What is being asked: Your answer should be the full data, transcribed exactly, with no pictures in it.
Information shown START
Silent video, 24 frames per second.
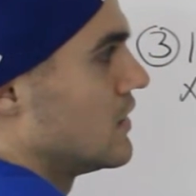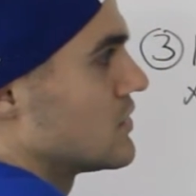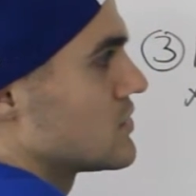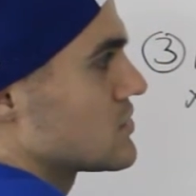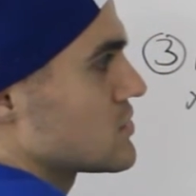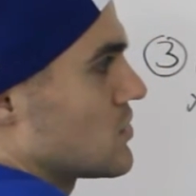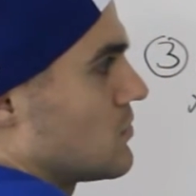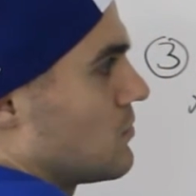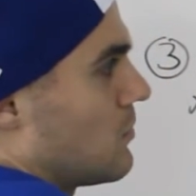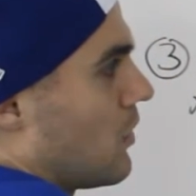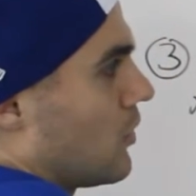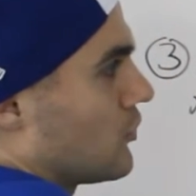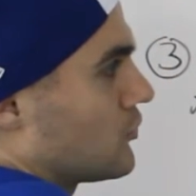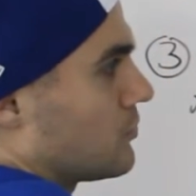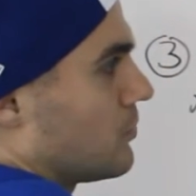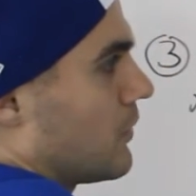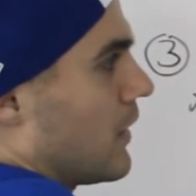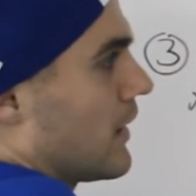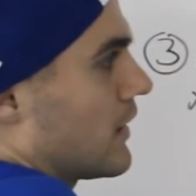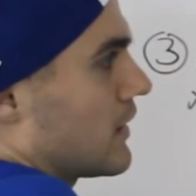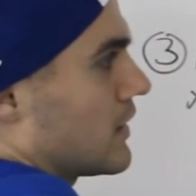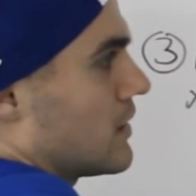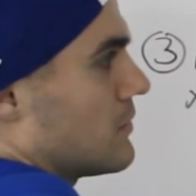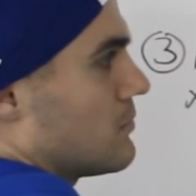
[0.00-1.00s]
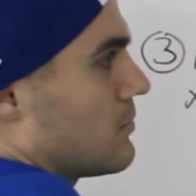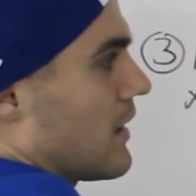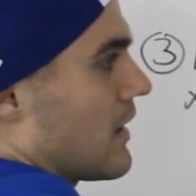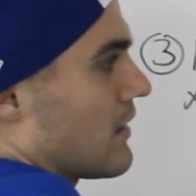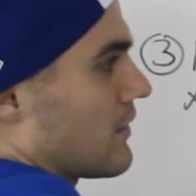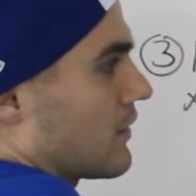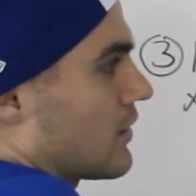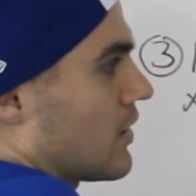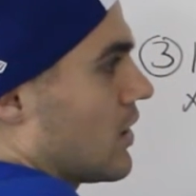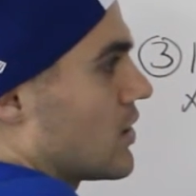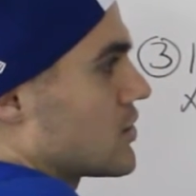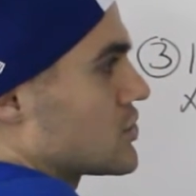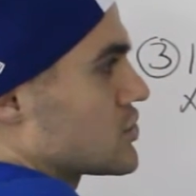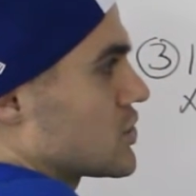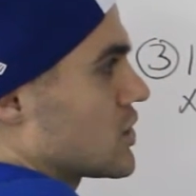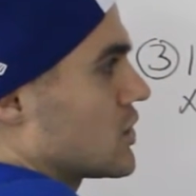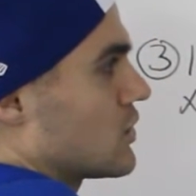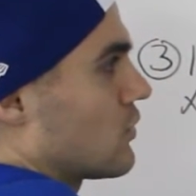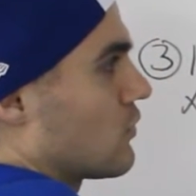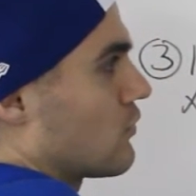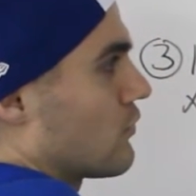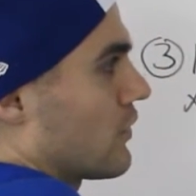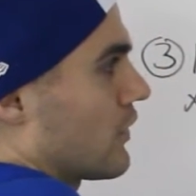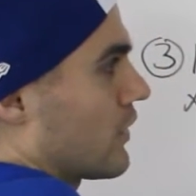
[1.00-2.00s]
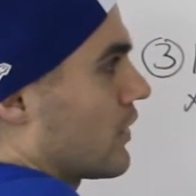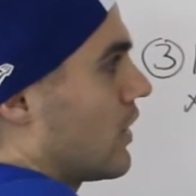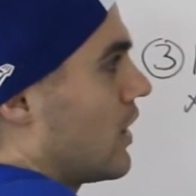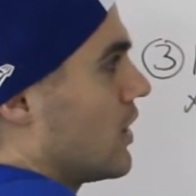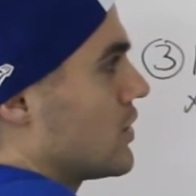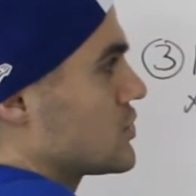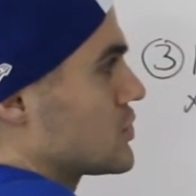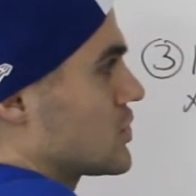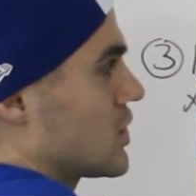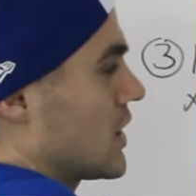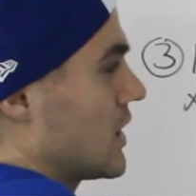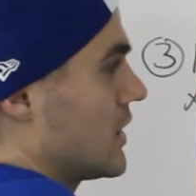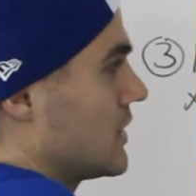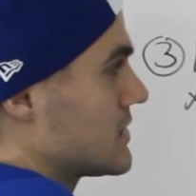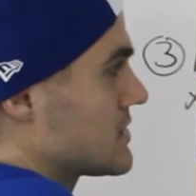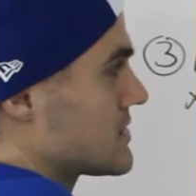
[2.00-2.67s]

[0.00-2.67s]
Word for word: So multiplying it by the conjugate over the conjugate,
Information shown END
Exercise output:
Silent video, 24 frames per second.
[0.00-1.00s]
[1.00-2.00s]
[2.00-2.67s]

[0.00-2.67s]
Word for word: So multiplying it by the conjugate over the conjugate,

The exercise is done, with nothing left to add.